Questi rapporti sono durati diversi giorni. Ma poi, sabato mattina, il New York Times ha riportato che la situazione aveva preso una piega molto diversa.

Il presidente Trump ha messo da parte, almeno per ora, piani per intensificare drasticamente l’assalto militare americano contro l’Iran, con particolare preoccupazione che intensificare la guerra possa prosciugare pericolosamente le già ridotte scorte del Pentagono di intercettori antimissili Patriot e altre munizioni per la difesa aerea in Medio Oriente.
La minaccia alle scorte di intercettori è una delle tante considerazioni che hanno reso il ritorno alle grandi operazioni di combattimento un’impresa estremamente rischiosa, affermano i funzionari dell’amministrazione. Il signor Trump e i suoi principali collaboratori sono anche preoccupati per la prospettiva di una guerra in Medio Oriente che si allarga, l’alienazione dei principali alleati del Golfo vulnerabili agli attacchi iraniani, una crisi economica globale e la crescente crisi energetica e dei rifugiati.
L’ultima svolta nella gestione del conflitto con l’Iran da parte di Trump è arrivata dopo un incontro venerdì con consiglieri di alto livello e membri di alto livello del suo gabinetto, secondo due persone informate sulla discussione.
Le deliberazioni private si sono concentrate sull’inventario sempre più ridotto di intercettori Patriot e altre difese aeree del Pentagono, hanno detto i funzionari, discutendo questioni operative a condizione di anonimato. Tre soldati statunitensi in Giordania sono stati uccisi venerdì scorso quando un missile balistico è sfondato le difese aeree americane respingendo una raffica di missili e droni iraniani, ha detto un alto funzionario statunitense.
Il generale Dan Caine, presidente dei Capi di Stato Maggiore Congiunti, ha avvertito privatamente che riprendere le operazioni di combattimento importanti contro l’Iran era fattibile, ma che ciò avrebbe pericolosamente esaurito gli intercettori disponibili per il Comando Centrale militare, responsabile delle operazioni in Medio Oriente, hanno detto i funzionari. Un portavoce del generale Caine ha rifiutato di commentare i consigli che il generale dà al presidente.
Lo stesso articolo ha osservato che questo ha segnato un netto ribaltamento rispetto a pochi giorni prima.
Il signor Trump ha anticipato alcune delle sue discussioni in un’intervista con Axios giovedì, dicendo: “Sto considerando un attacco massiccio. Più grande che mai. Sono vicino a prendere una decisione. Siamo pronti.”
Ma entro venerdì sera, Trump sembrava aver temporaneamente messo da parte i piani di attentato più ampi, apparentemente convinto, almeno in parte, dalla valutazione dei suoi consiglieri militari sulle scorte di munizioni in diminuzione per difendere le truppe americane in Giordania, Kuwait, Bahrain ed Emirati Arabi Uniti, le cui basi lì sono state sottoposte a un intenso fuoco iraniano nelle ultime due settimane.
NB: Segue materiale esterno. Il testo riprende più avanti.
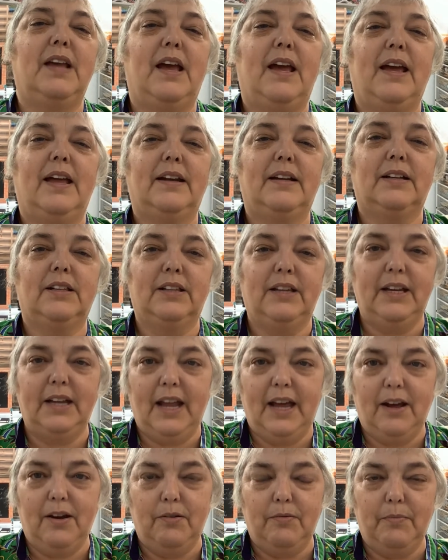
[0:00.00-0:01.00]
and clean
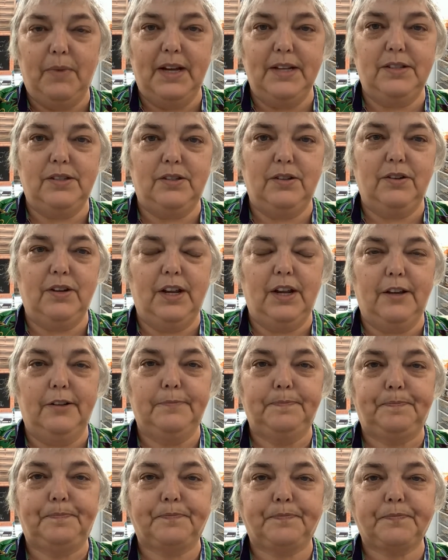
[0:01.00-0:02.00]
out my studio.
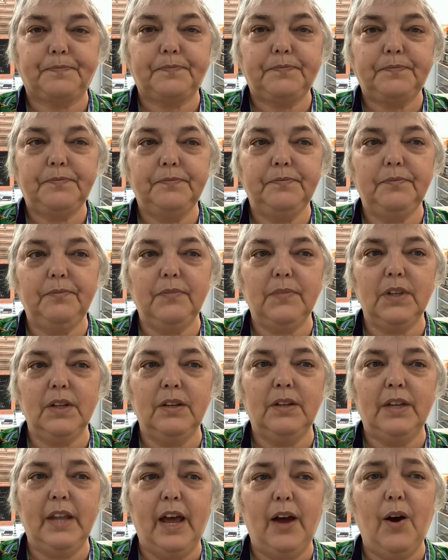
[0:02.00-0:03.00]

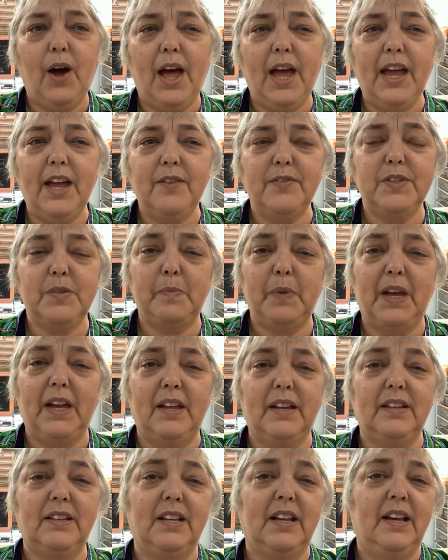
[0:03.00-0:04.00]
Now, I have
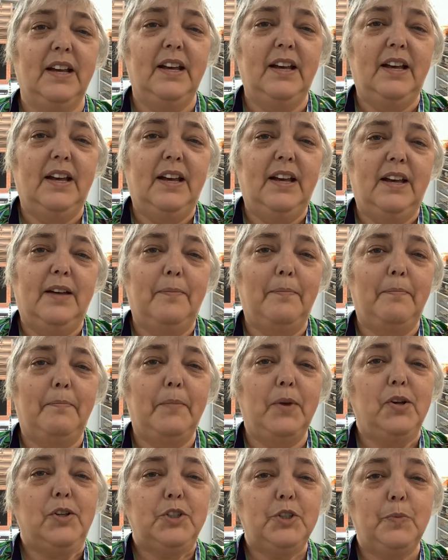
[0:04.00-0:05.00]
spent
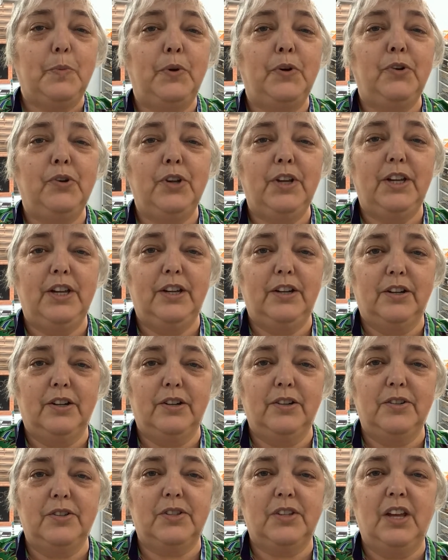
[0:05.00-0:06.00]
multiple
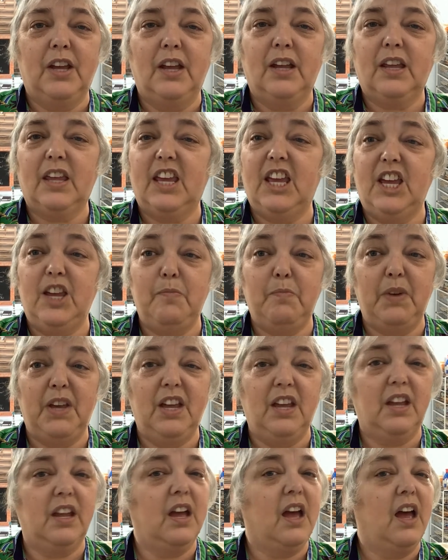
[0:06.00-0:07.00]
years
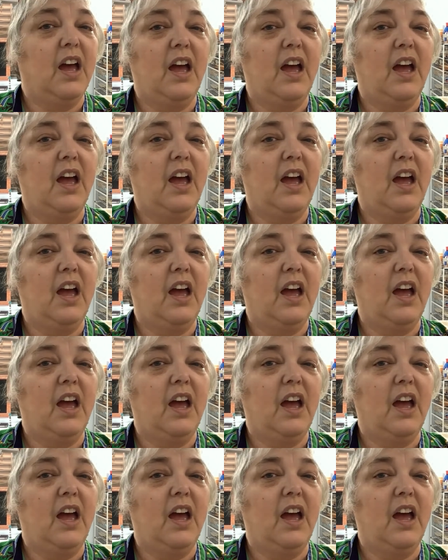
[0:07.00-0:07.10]
keeping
Un attacco importante avrebbe probabilmente provocato una rappresaglia iraniana più pesante, mettendo più pressione sulle difese aeree statunitensi.
A fine aprile, il New York Times ha riportato che il Pentagono aveva utilizzato più di 1.200 missili intercettori Patriot nella guerra, a oltre 4 milioni di dollari ciascuno, lasciando le scorte preoccupantemente basse, secondo stime interne del Dipartimento della Difesa e funzionari del Congresso. La situazione è peggiorata da allora, hanno dichiarato questa settimana funzionari militari.
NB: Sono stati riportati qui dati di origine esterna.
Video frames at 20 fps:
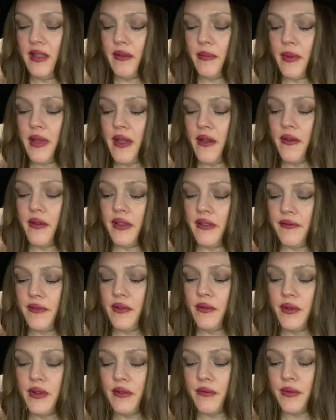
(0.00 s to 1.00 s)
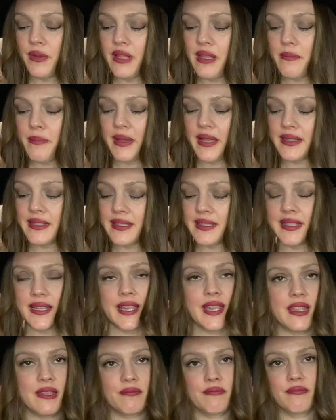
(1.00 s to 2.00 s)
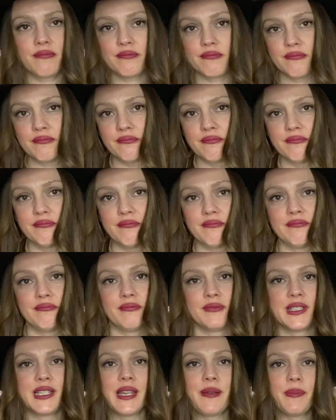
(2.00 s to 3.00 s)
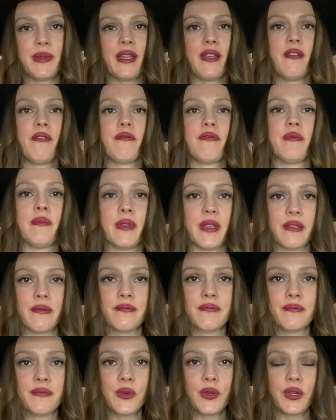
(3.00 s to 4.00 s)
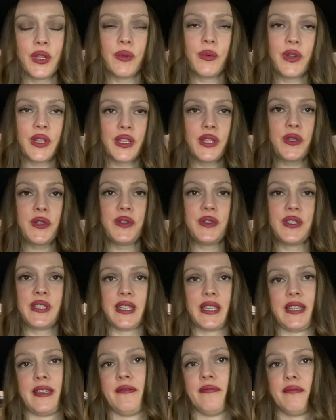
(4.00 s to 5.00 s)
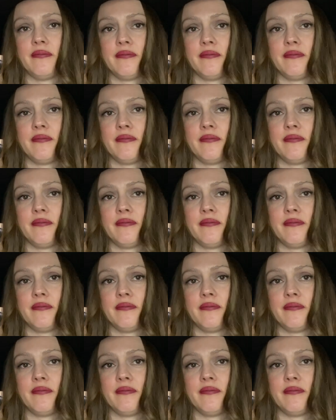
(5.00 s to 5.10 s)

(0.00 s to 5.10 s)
Well, if you're in a really bad state, type it out for me. What can you see?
Sulla base di tutte queste indicazioni, l’America potrebbe avvicinarsi rapidamente al “fondo dei carri armati” nelle sue scorte di munizioni avanzate.
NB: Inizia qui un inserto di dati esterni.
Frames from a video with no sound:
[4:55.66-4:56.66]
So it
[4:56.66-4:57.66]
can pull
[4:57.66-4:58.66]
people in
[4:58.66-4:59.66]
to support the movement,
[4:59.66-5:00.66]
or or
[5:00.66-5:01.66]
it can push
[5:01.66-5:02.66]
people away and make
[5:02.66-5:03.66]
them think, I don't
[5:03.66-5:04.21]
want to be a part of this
Per generazioni, i progressisti occidentali hanno mantenuto il sogno del disarmo militare unilaterale probabilmente senza mai credere che potesse essere possibile nella vita reale, e dubito che un solo americano abbia votato per Trump su queste basi. Ma il nostro presidente potrebbe ora essere arrivato più vicino a raggiungere questo straordinario obiettivo di quanto chiunque avrebbe potuto immaginare all’inizio di quest’anno.